The purpose of the router
To connect multiple devices to the same broadband connection, users need to set up a local area network (LAN) or a wireless local area network (WLAN). The router acts as a gateway, sending data between networks or devices to maintain Internet connections and data sharing. When data is sent between two devices on a network or from one network to another network, the router identifies and directs the information. Since the Internet itself is technically one big network, the router serves an extremely important purpose in facilitating how computers communicate between one another.
Router vs. modem
Internet service providers often will rent or sell you a device that connects to either your phone line or a coaxial cable. That is the modem, though some service providers will give a device that acts as both modem and router. Modems negotiate the connection with your Internet service provider (ISP) through your telephone or cable line, whereas the router is simply the device that connects your computer network to your modem. It is always best to purchase a separate router as the modem/router hybrid can oftentimes be quite limited in capabilities.
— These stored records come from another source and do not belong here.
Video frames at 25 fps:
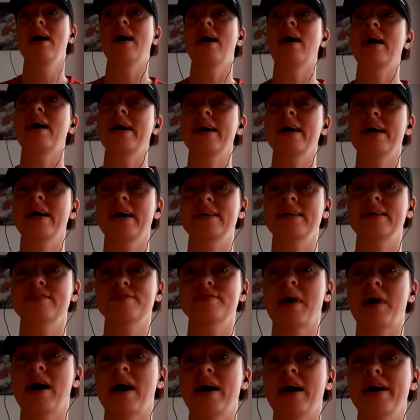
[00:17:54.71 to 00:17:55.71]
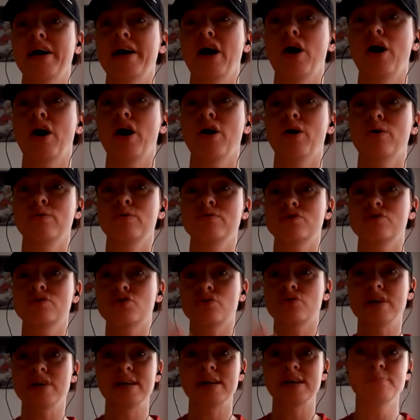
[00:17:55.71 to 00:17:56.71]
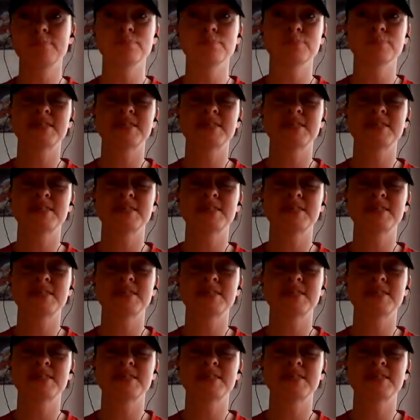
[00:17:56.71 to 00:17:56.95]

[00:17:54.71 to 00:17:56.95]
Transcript: I had my own dreams,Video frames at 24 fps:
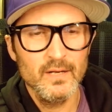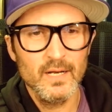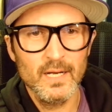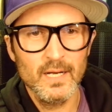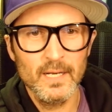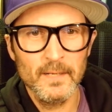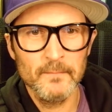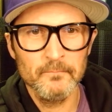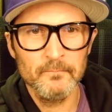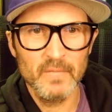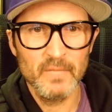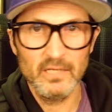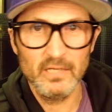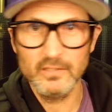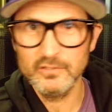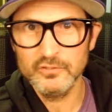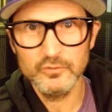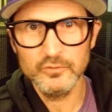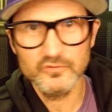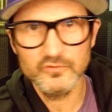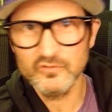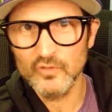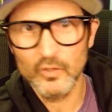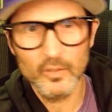
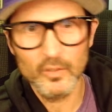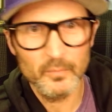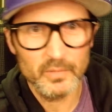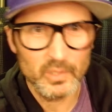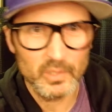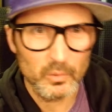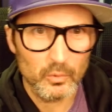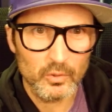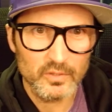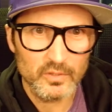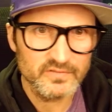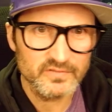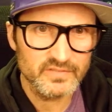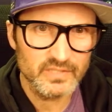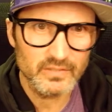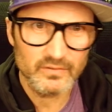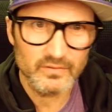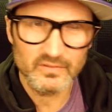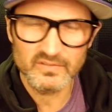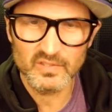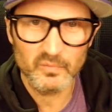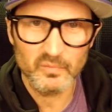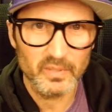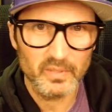LSU saw him in the World Series.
Wired and wireless routers
The benefit of routers is that you can pick between wired and wireless routers depending on your preference. If you have mobile devices you want to connect wirelessly, or if you only have desktop PCs that need a wire for Internet, routers will cater to both ends of the spectrum.
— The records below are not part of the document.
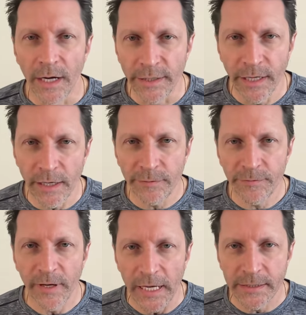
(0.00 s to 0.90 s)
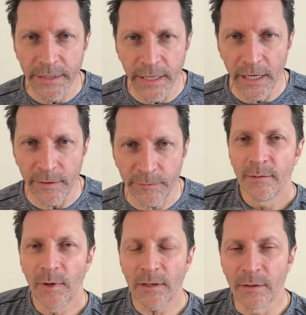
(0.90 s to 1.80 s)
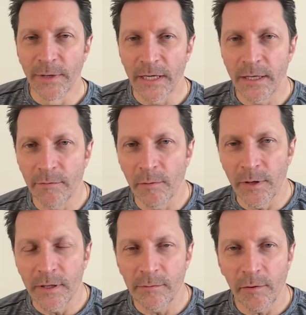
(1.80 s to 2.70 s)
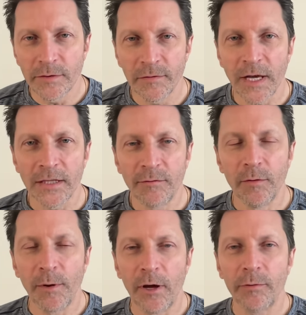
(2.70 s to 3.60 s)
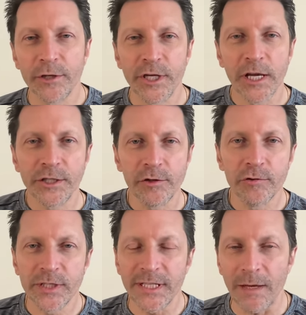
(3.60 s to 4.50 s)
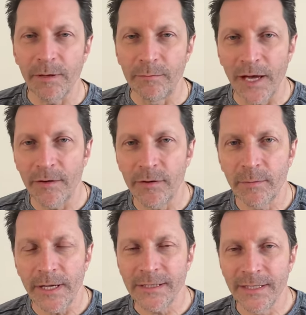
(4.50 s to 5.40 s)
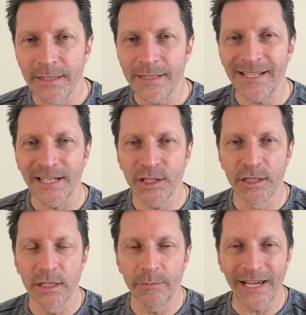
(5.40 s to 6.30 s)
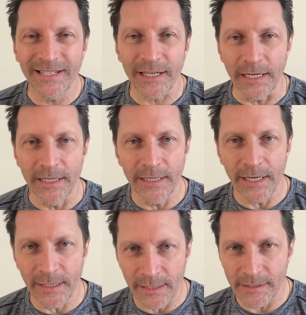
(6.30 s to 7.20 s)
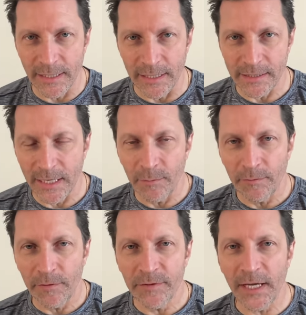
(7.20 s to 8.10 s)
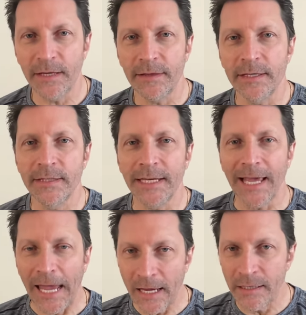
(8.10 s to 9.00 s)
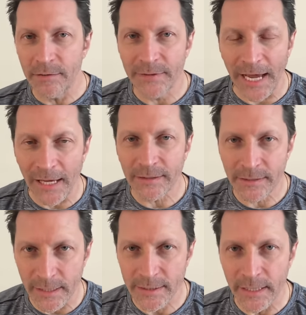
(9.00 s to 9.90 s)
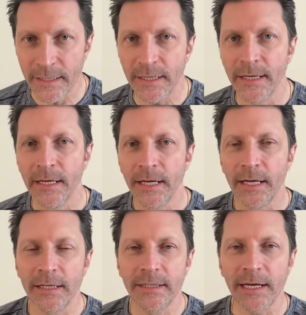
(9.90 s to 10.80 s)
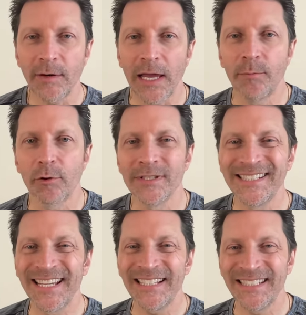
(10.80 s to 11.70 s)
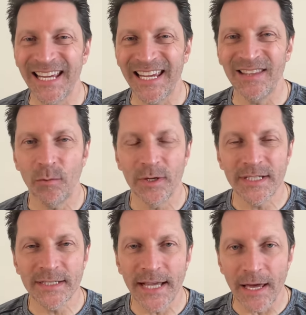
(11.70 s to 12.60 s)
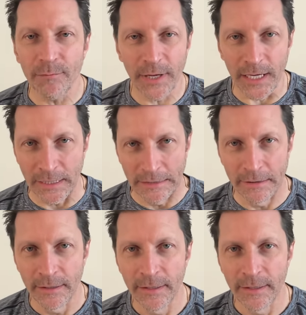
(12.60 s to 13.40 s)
Enough is enough. Welcome in, everyone, to the Voice of College Football. Appreciate you stopping by for the best in discussion, debate, and analysis. April 15th is the end of tax season. It is now April 16th. What does that mean?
Wireless networks, while convenient, do add some more security concerns as opposed to wired networks. Because data is being transmitted wirelessly, it means anyone can intercept the information you’re sending or receiving. Individuals seeking a wireless router need to ensure not only that the network is password protected, but also that it is making use of the Wi-Fi Protected Access (WPA or WPA2) protocol, which provides an added layer of security encryption to your data. [See also: WiFi Basics: All About Wireless Networking Technology]
Renting vs. owning a router
Many ISPs offer the option to rent a router. Router leasing is an excellent option to consider as not every ISP will be compatible with the same routers. However, over the long-term you will likely end up spending more in rental fees than the router was actually worth.
Buying a router offers you even greater levels of choice. While this means you’ll have to pay the full cost of the device up front as opposed to a cheap monthly rental fee, it also gives you the ability to pick more powerful routers. For example, standard ISP routers are fairly limited in terms of wireless capabilities, so you could purchase a dual-band router with an even stronger Wi-Fi signal for under $100.